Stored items
• • •
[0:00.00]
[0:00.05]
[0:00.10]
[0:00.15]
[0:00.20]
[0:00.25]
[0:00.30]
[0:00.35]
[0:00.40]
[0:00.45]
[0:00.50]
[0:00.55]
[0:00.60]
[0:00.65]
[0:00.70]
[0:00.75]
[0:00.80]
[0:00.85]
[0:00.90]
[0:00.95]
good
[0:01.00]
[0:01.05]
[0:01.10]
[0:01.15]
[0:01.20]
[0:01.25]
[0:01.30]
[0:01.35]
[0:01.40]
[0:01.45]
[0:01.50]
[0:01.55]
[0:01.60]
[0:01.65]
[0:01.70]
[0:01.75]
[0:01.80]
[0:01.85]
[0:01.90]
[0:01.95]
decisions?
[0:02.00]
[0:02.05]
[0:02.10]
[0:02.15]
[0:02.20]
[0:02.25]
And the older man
• • •
> _What to produce_:
Repeat back all entries verbatim.

> _Written answer_:
[0:00.00]
[0:00.05]
[0:00.10]
[0:00.15]
[0:00.20]
[0:00.25]
[0:00.30]
[0:00.35]
[0:00.40]
[0:00.45]
[0:00.50]
[0:00.55]
[0:00.60]
[0:00.65]
[0:00.70]
[0:00.75]
[0:00.80]
[0:00.85]
[0:00.90]
[0:00.95]
good
[0:01.00]
[0:01.05]
[0:01.10]
[0:01.15]
[0:01.20]
[0:01.25]
[0:01.30]
[0:01.35]
[0:01.40]
[0:01.45]
[0:01.50]
[0:01.55]
[0:01.60]
[0:01.65]
[0:01.70]
[0:01.75]
[0:01.80]
[0:01.85]
[0:01.90]
[0:01.95]
decisions?
[0:02.00]
[0:02.05]
[0:02.10]
[0:02.15]
[0:02.20]
[0:02.25]
And the older man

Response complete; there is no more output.